START DATA FOR ANALYSIS

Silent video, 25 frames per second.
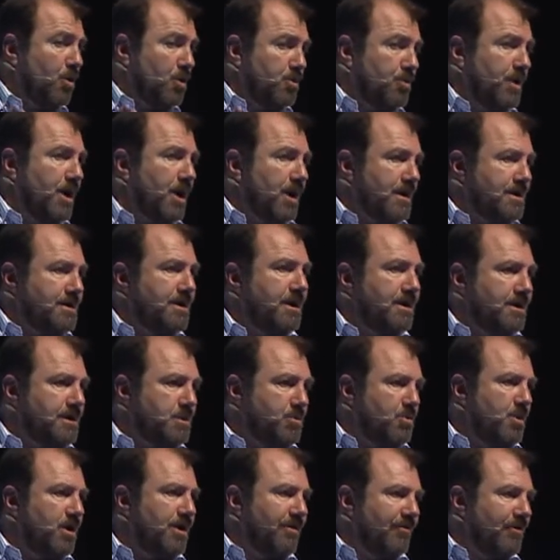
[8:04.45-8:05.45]
when I started to
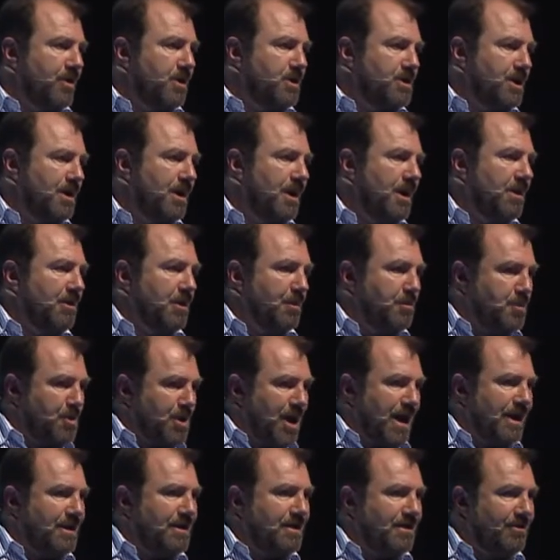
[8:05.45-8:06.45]
work at Virgin, the
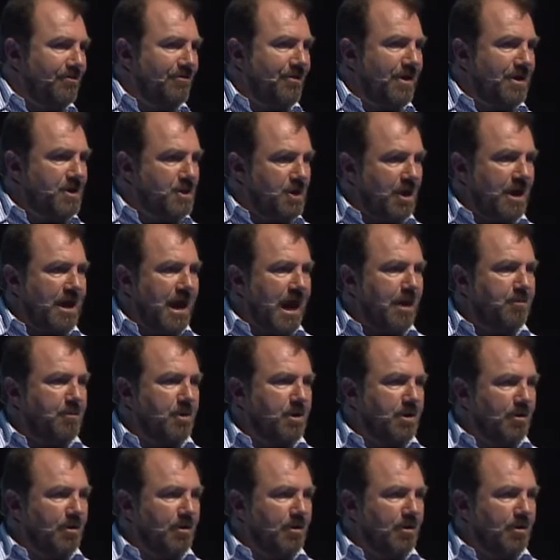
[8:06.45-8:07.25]
branded venture capital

END DATA FOR ANALYSIS

TASK DETAILS –
Output all entries unchanged; skip the pictures.

WRITTEN SOLUTION –
Silent video, 25 frames per second.
[8:04.45-8:05.45]
when I started to
[8:05.45-8:06.45]
work at Virgin, the
[8:06.45-8:07.25]
branded venture capital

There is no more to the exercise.